The problem →
Pictures do not belong in the copy; retype the records below exactly.

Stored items
= Beginning of Section =

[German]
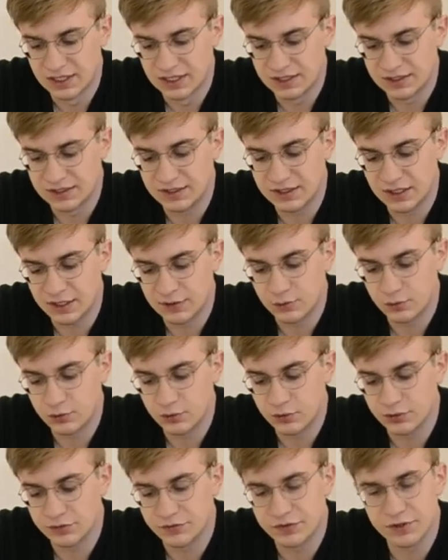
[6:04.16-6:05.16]
die dann
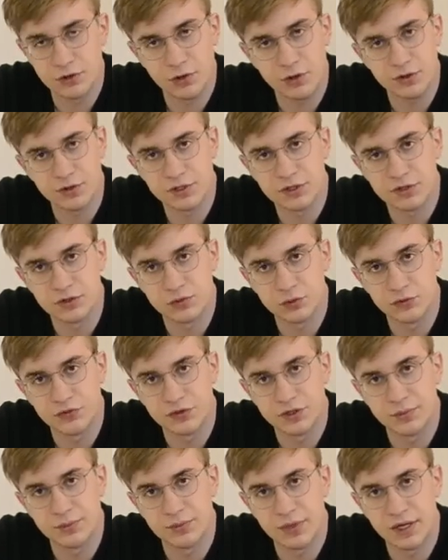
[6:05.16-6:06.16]
irgendwie doch nicht so
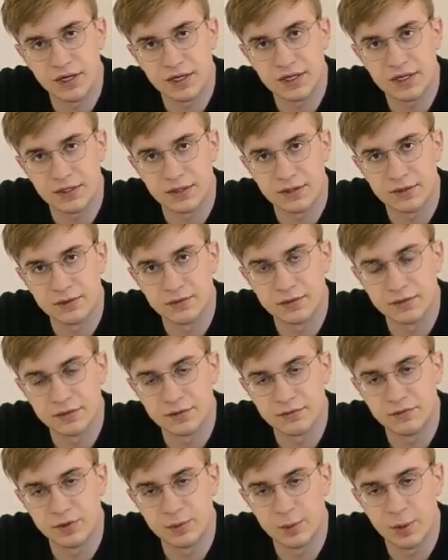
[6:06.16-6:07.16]
viel mehr kann,
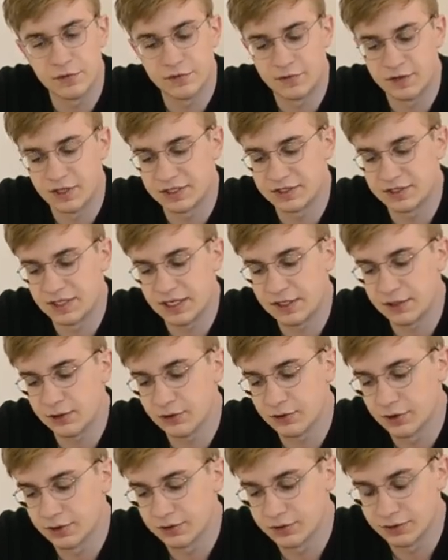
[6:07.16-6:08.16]
wie man vielleicht denken
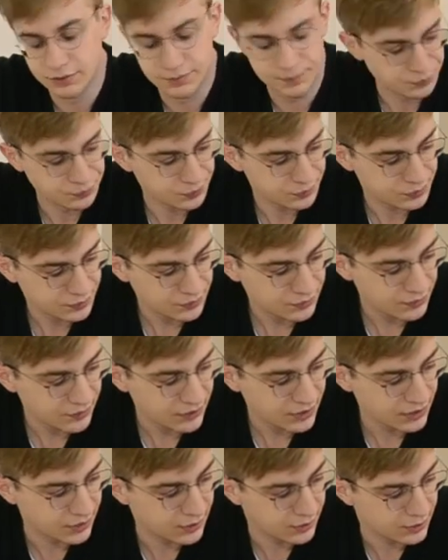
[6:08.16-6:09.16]
könnte.
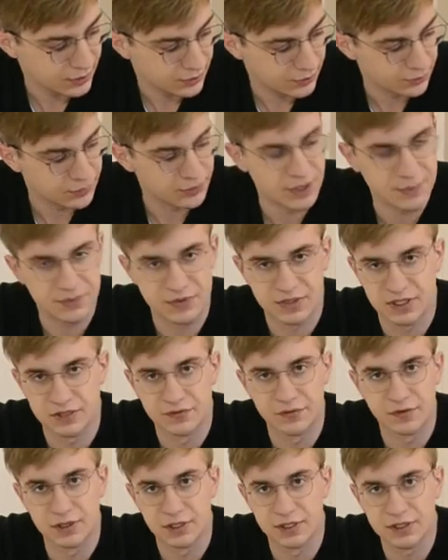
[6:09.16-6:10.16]
Ähm, ich habe es ja jetzt
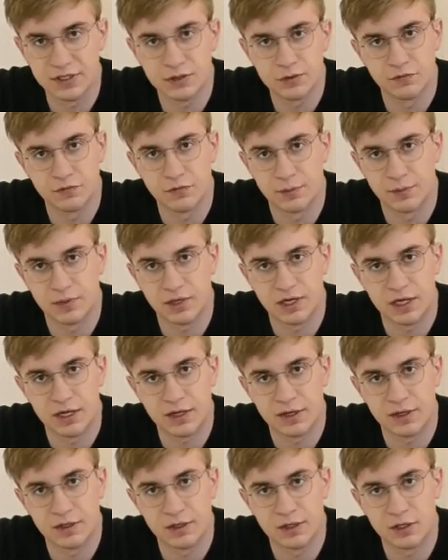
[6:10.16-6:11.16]
verglichen und vom
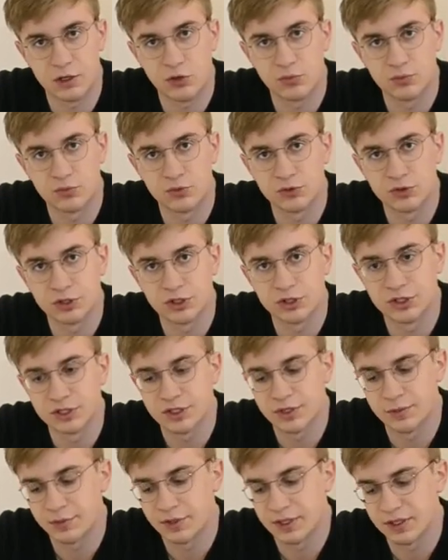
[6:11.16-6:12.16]
Klang her kaum einen Unterschied
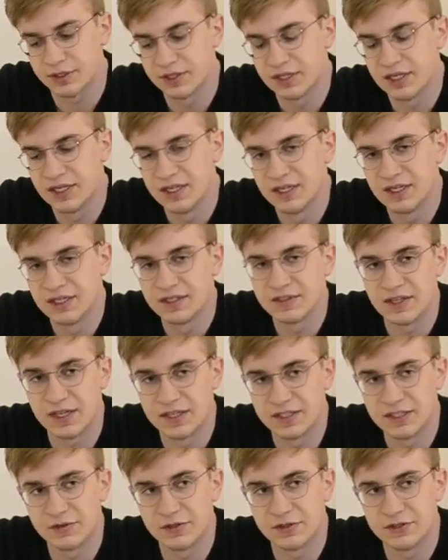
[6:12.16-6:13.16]
gemerkt. Das
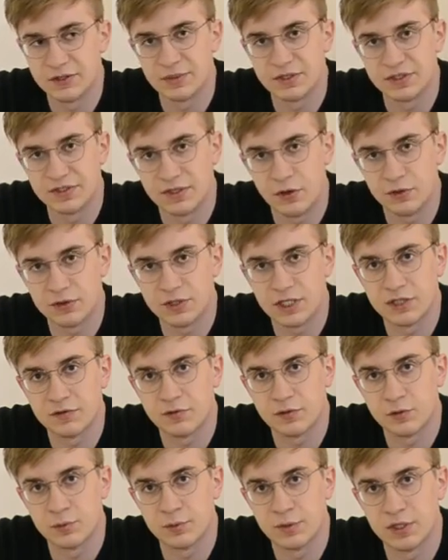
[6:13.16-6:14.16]
Einzige, was eben die Soundkarte
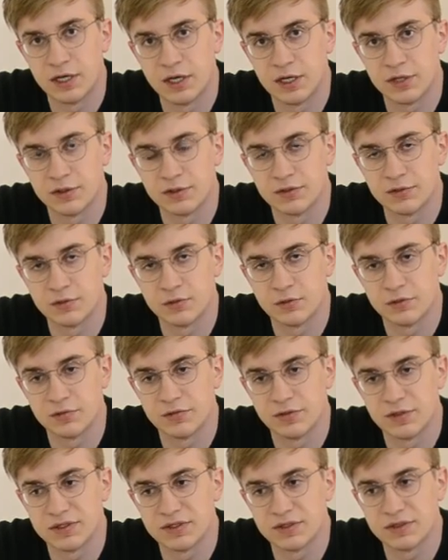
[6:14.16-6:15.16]
von Omega hat
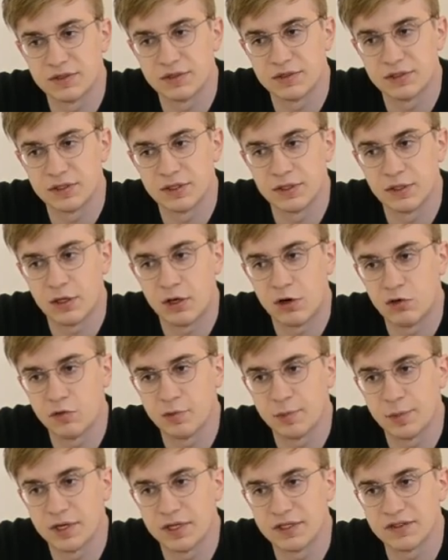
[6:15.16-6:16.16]
und was den
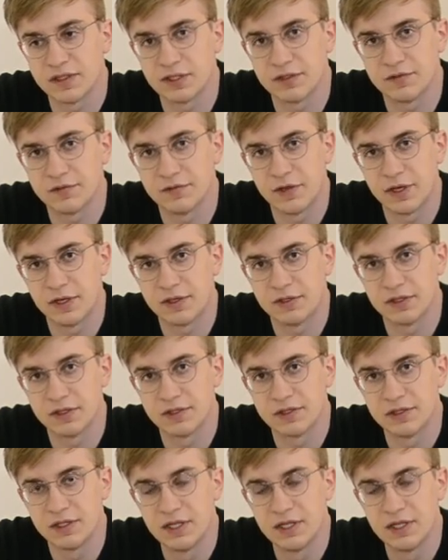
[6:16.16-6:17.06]
Aufpreis rechtfertigt,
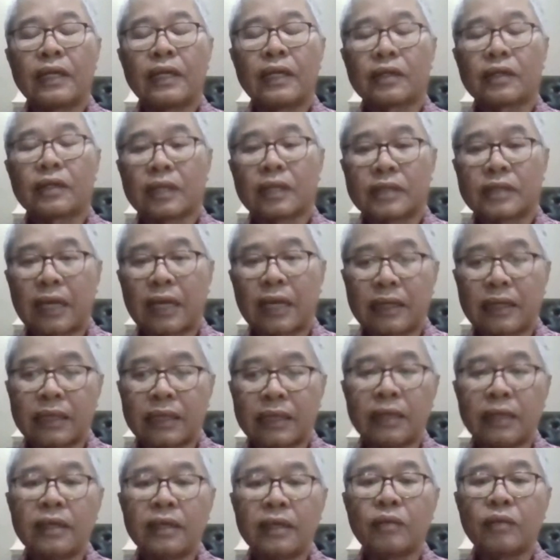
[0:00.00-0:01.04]
yang
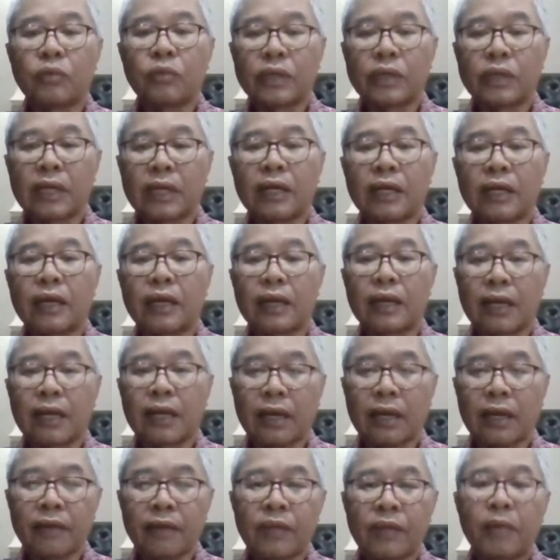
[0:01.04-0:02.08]
terjadi kemudian
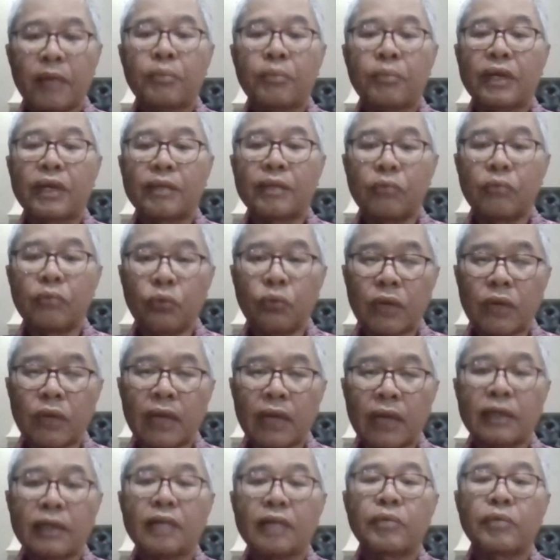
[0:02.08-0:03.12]
adalah
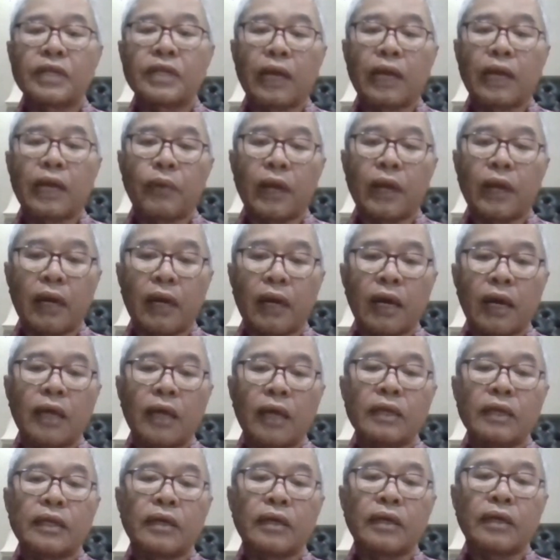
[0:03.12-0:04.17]
penimbunan dan
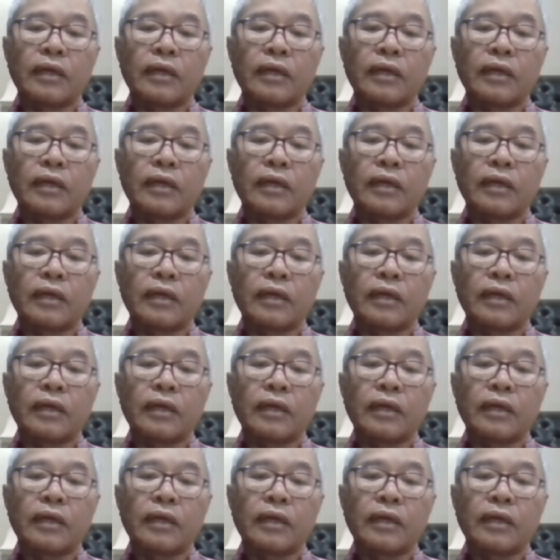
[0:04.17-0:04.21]
penyelewengan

= End of Section =

The completed task →
[German]
[6:04.16-6:05.16]
die dann
[6:05.16-6:06.16]
irgendwie doch nicht so
[6:06.16-6:07.16]
viel mehr kann,
[6:07.16-6:08.16]
wie man vielleicht denken
[6:08.16-6:09.16]
könnte.
[6:09.16-6:10.16]
Ähm, ich habe es ja jetzt
[6:10.16-6:11.16]
verglichen und vom
[6:11.16-6:12.16]
Klang her kaum einen Unterschied
[6:12.16-6:13.16]
gemerkt. Das
[6:13.16-6:14.16]
Einzige, was eben die Soundkarte
[6:14.16-6:15.16]
von Omega hat
[6:15.16-6:16.16]
und was den
[6:16.16-6:17.06]
Aufpreis rechtfertigt,
[0:00.00-0:01.04]
yang
[0:01.04-0:02.08]
terjadi kemudian
[0:02.08-0:03.12]
adalah
[0:03.12-0:04.17]
penimbunan dan
[0:04.17-0:04.21]
penyelewengan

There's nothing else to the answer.